PROBLEM DETAILS: The lines below, from the one containing "[0:00.00-0:01.00]" through the one containing "[0:14.00-0:15.00]", should be set down exactly, with no pictures and nothing else.

EXTRACTED RECORDS:
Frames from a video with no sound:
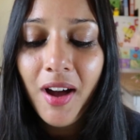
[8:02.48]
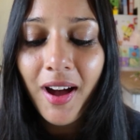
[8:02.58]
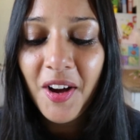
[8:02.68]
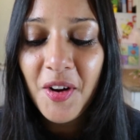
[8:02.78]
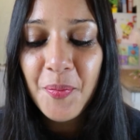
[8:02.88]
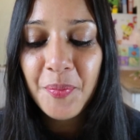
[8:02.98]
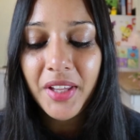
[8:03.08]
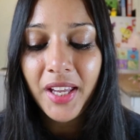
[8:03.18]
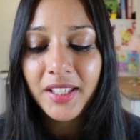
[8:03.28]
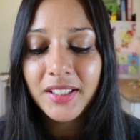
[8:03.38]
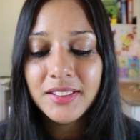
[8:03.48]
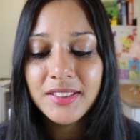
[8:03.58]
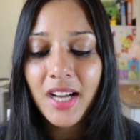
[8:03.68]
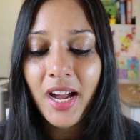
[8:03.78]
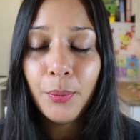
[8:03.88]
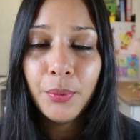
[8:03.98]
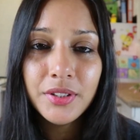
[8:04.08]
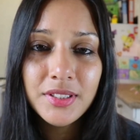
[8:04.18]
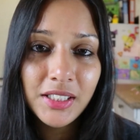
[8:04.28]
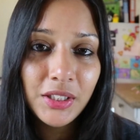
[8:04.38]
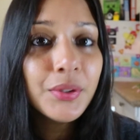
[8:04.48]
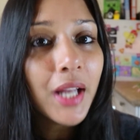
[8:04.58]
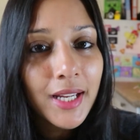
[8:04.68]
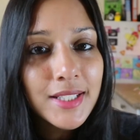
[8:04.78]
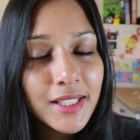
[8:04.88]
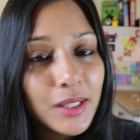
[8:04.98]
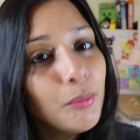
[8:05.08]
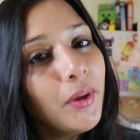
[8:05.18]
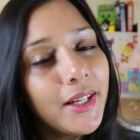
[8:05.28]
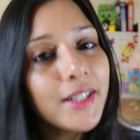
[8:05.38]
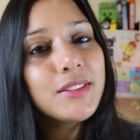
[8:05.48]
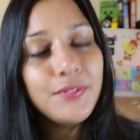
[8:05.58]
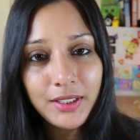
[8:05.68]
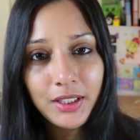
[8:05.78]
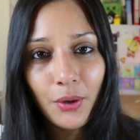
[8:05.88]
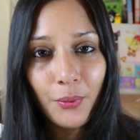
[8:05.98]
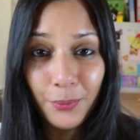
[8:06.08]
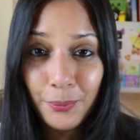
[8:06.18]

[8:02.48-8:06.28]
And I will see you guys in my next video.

==

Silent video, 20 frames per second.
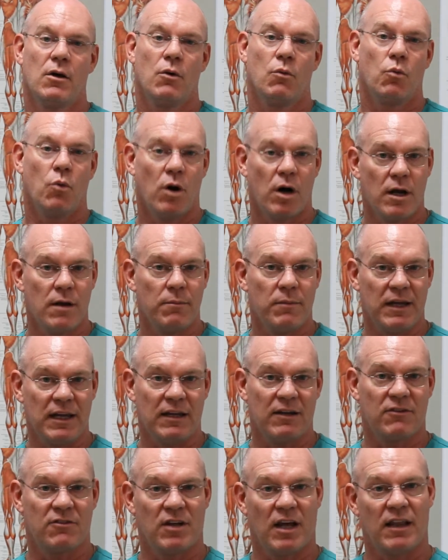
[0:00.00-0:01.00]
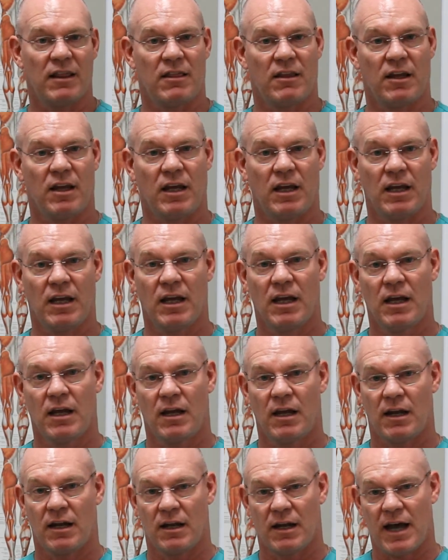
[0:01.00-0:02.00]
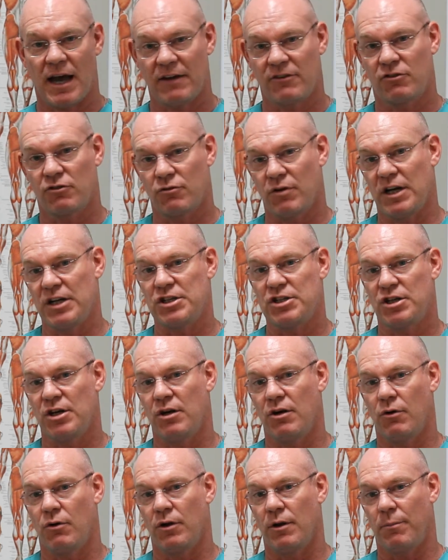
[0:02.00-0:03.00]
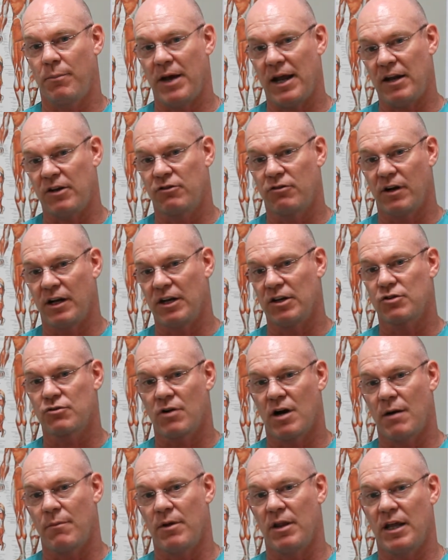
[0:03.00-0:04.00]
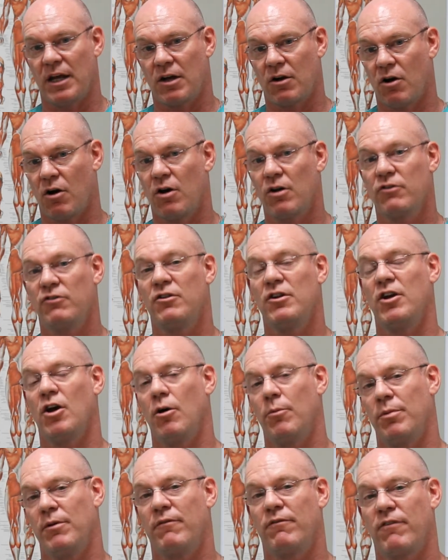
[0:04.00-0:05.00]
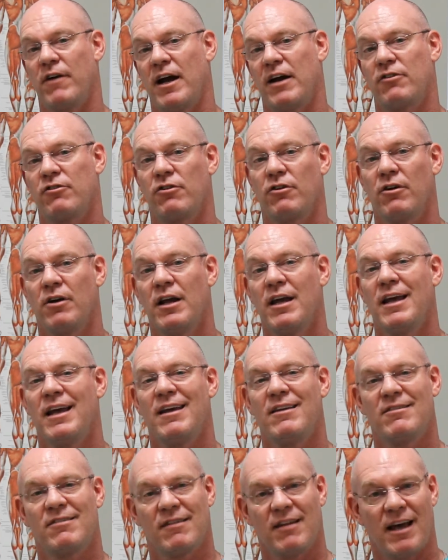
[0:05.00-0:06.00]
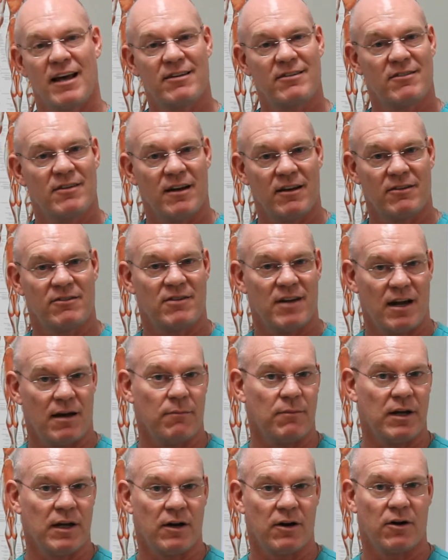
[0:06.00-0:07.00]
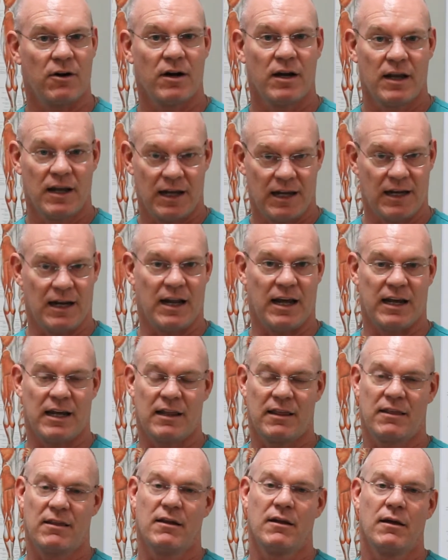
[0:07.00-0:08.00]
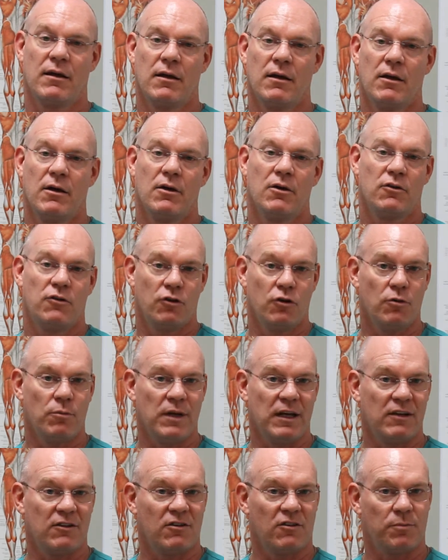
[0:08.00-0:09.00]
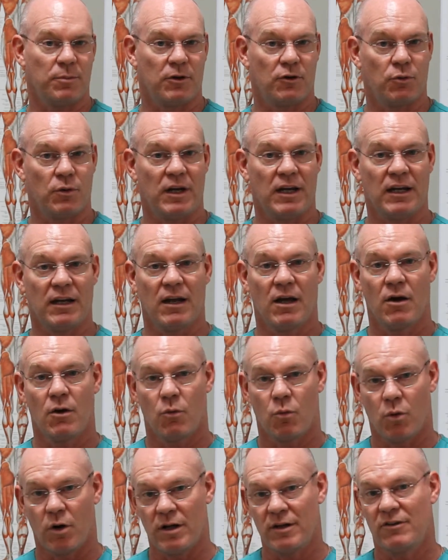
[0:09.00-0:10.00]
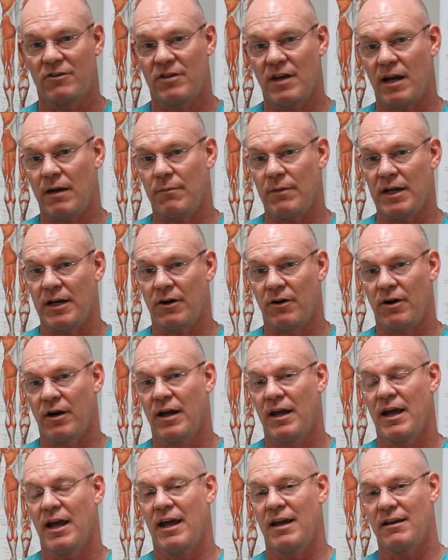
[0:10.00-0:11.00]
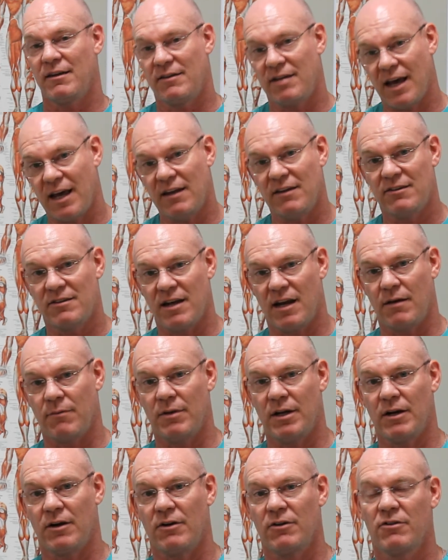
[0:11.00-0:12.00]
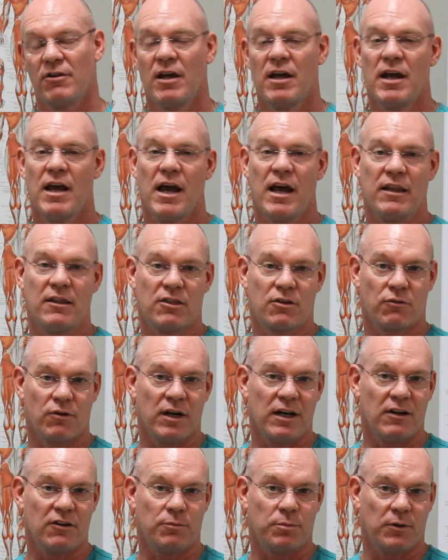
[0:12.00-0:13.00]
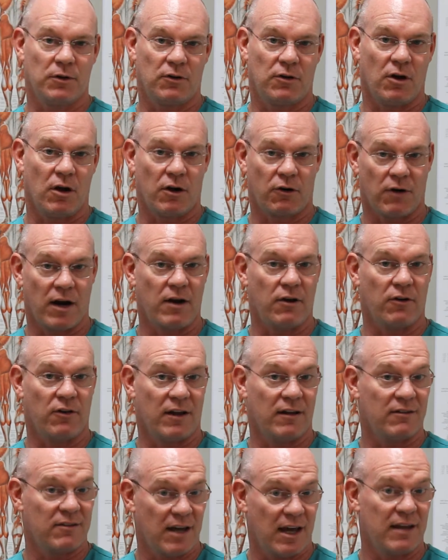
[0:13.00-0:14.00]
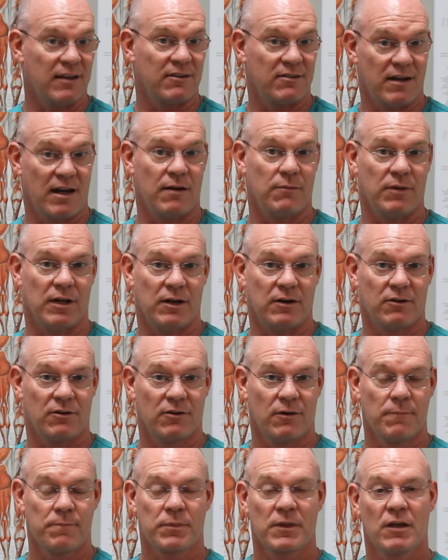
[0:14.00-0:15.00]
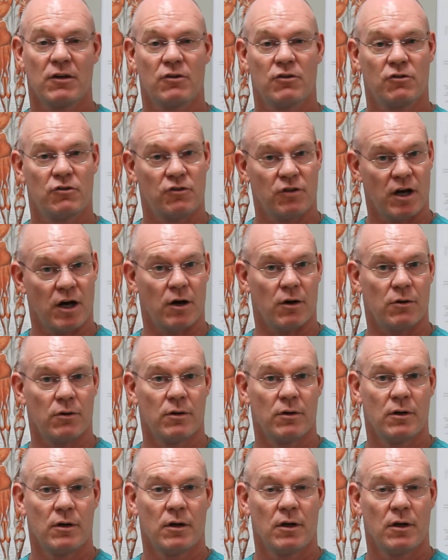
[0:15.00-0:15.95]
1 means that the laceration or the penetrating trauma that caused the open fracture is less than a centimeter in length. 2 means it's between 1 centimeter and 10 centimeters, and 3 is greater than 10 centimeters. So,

RESPONSE:
[0:00.00-0:01.00]
[0:01.00-0:02.00]
[0:02.00-0:03.00]
[0:03.00-0:04.00]
[0:04.00-0:05.00]
[0:05.00-0:06.00]
[0:06.00-0:07.00]
[0:07.00-0:08.00]
[0:08.00-0:09.00]
[0:09.00-0:10.00]
[0:10.00-0:11.00]
[0:11.00-0:12.00]
[0:12.00-0:13.00]
[0:13.00-0:14.00]
[0:14.00-0:15.00]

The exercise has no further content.